→ **ASSIGNMENT**
Copy out, unchanged, the entries below from the "[0:10.00-0:11.00]" line to the final line. Omit pictures.

[Stored data]
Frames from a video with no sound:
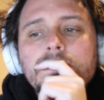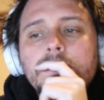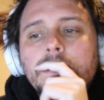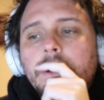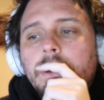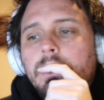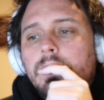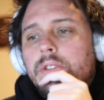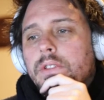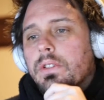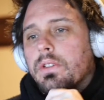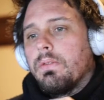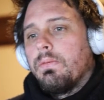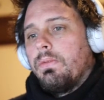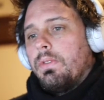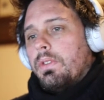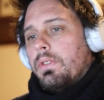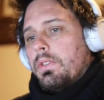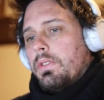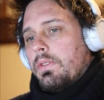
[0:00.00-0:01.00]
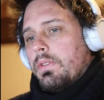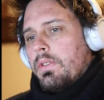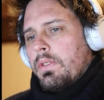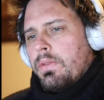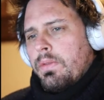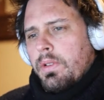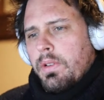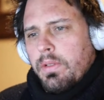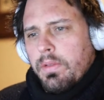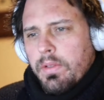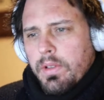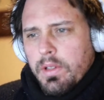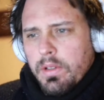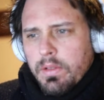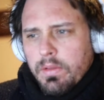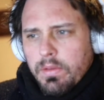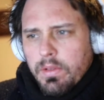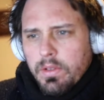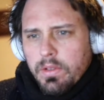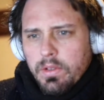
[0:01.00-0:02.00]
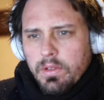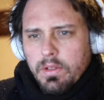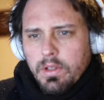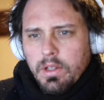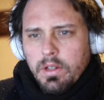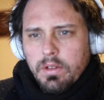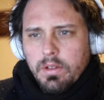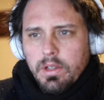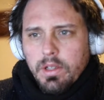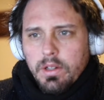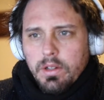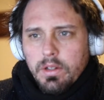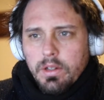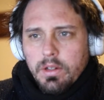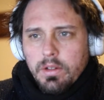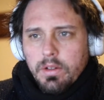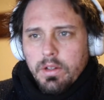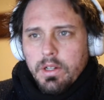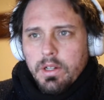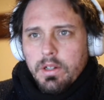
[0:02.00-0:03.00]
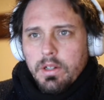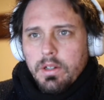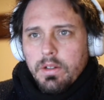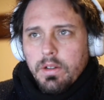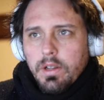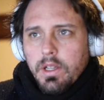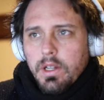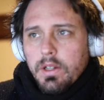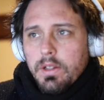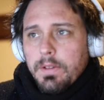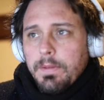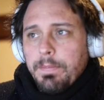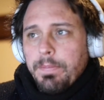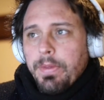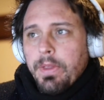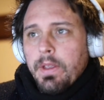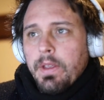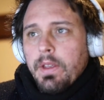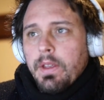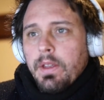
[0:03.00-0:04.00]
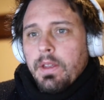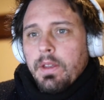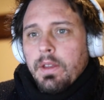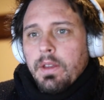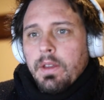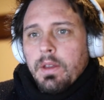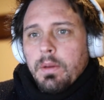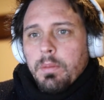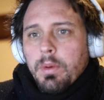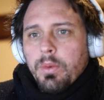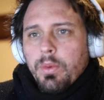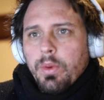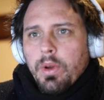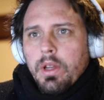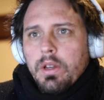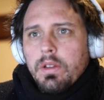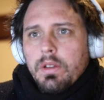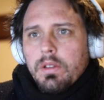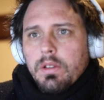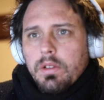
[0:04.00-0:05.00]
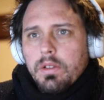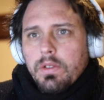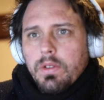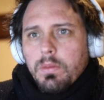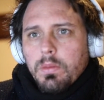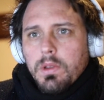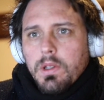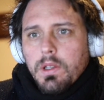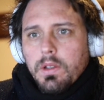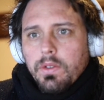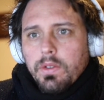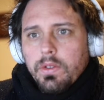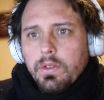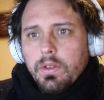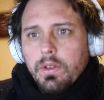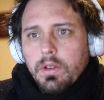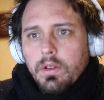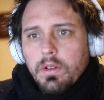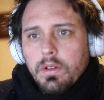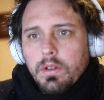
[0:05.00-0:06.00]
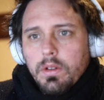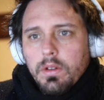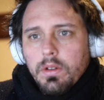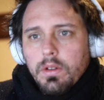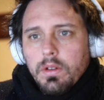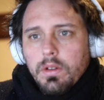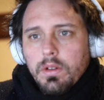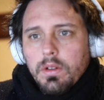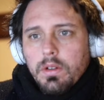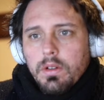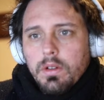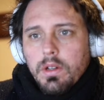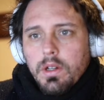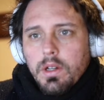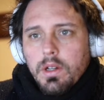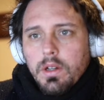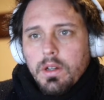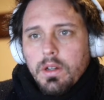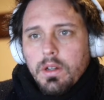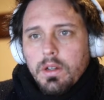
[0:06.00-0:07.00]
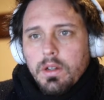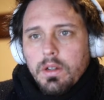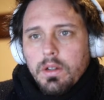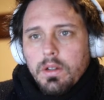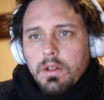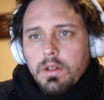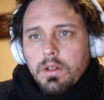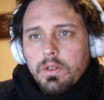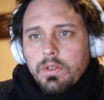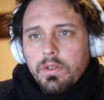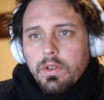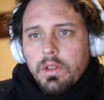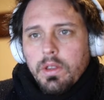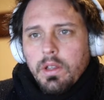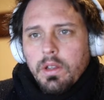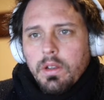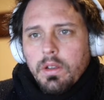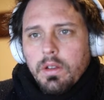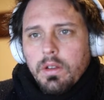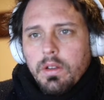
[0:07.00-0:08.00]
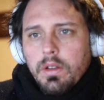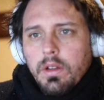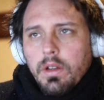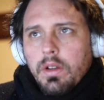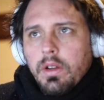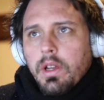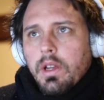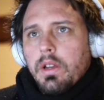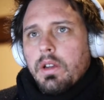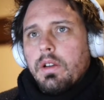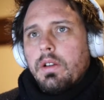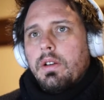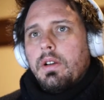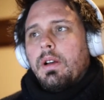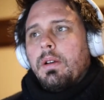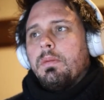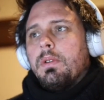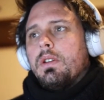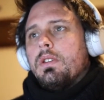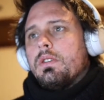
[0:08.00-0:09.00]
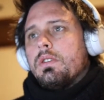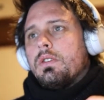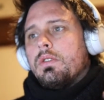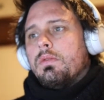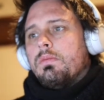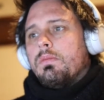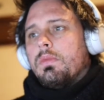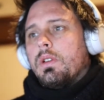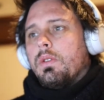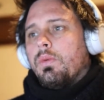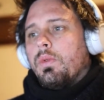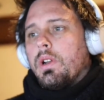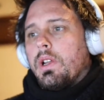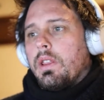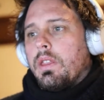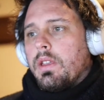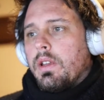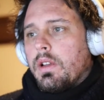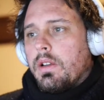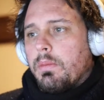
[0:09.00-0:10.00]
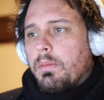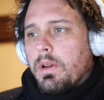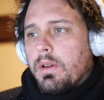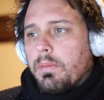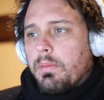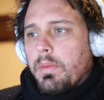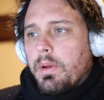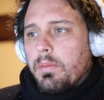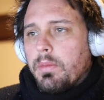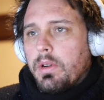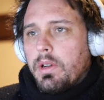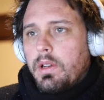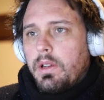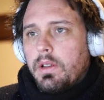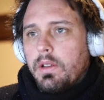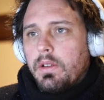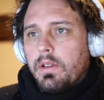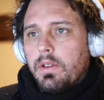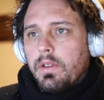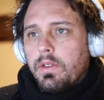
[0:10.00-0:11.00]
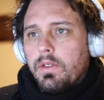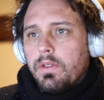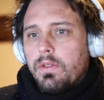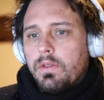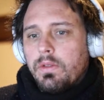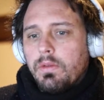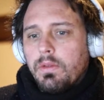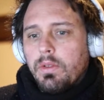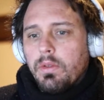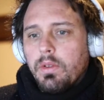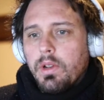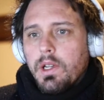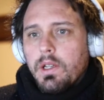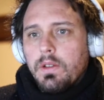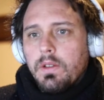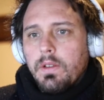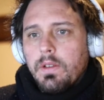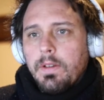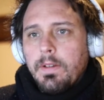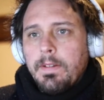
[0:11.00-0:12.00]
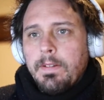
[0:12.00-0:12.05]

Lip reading: Okay, this is confusing. This is very confusing. I don't get it. I don't care. I don't get it. But I did learn some things here. So I think, okay, I'm going to assume that what I think about memory is correct.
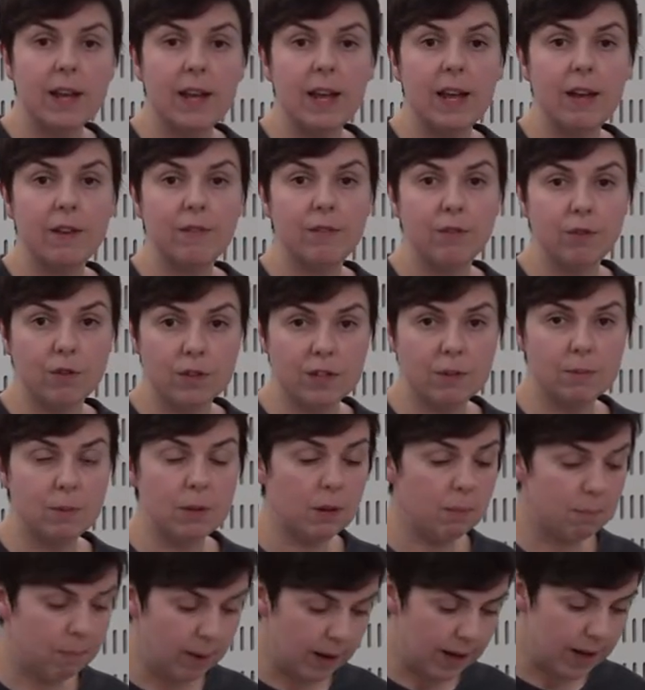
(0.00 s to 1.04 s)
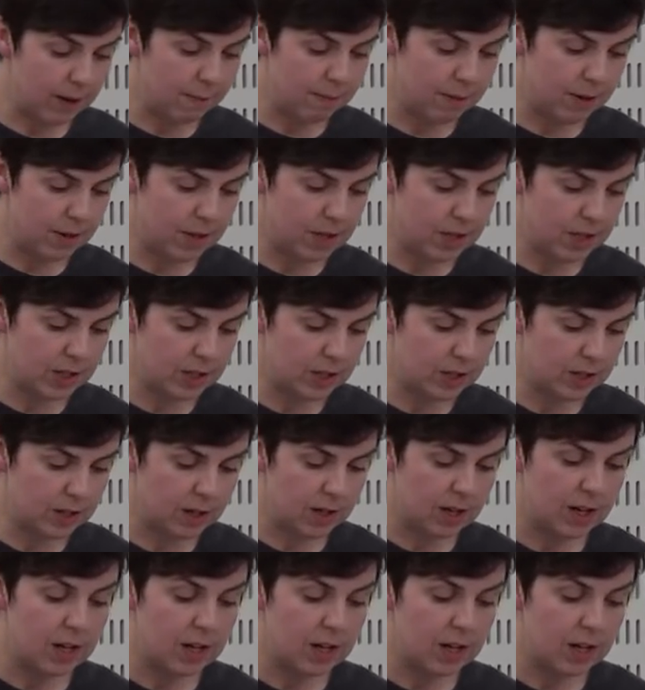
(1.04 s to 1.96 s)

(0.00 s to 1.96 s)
enforceable by a person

→ **SOLVED EXERCISE**
[0:10.00-0:11.00]
[0:11.00-0:12.00]
[0:12.00-0:12.05]

Lip reading: Okay, this is confusing. This is very confusing. I don't get it. I don't care. I don't get it. But I did learn some things here. So I think, okay, I'm going to assume that what I think about memory is correct.
(0.00 s to 1.04 s)
(1.04 s to 1.96 s)

(0.00 s to 1.96 s)
enforceable by a person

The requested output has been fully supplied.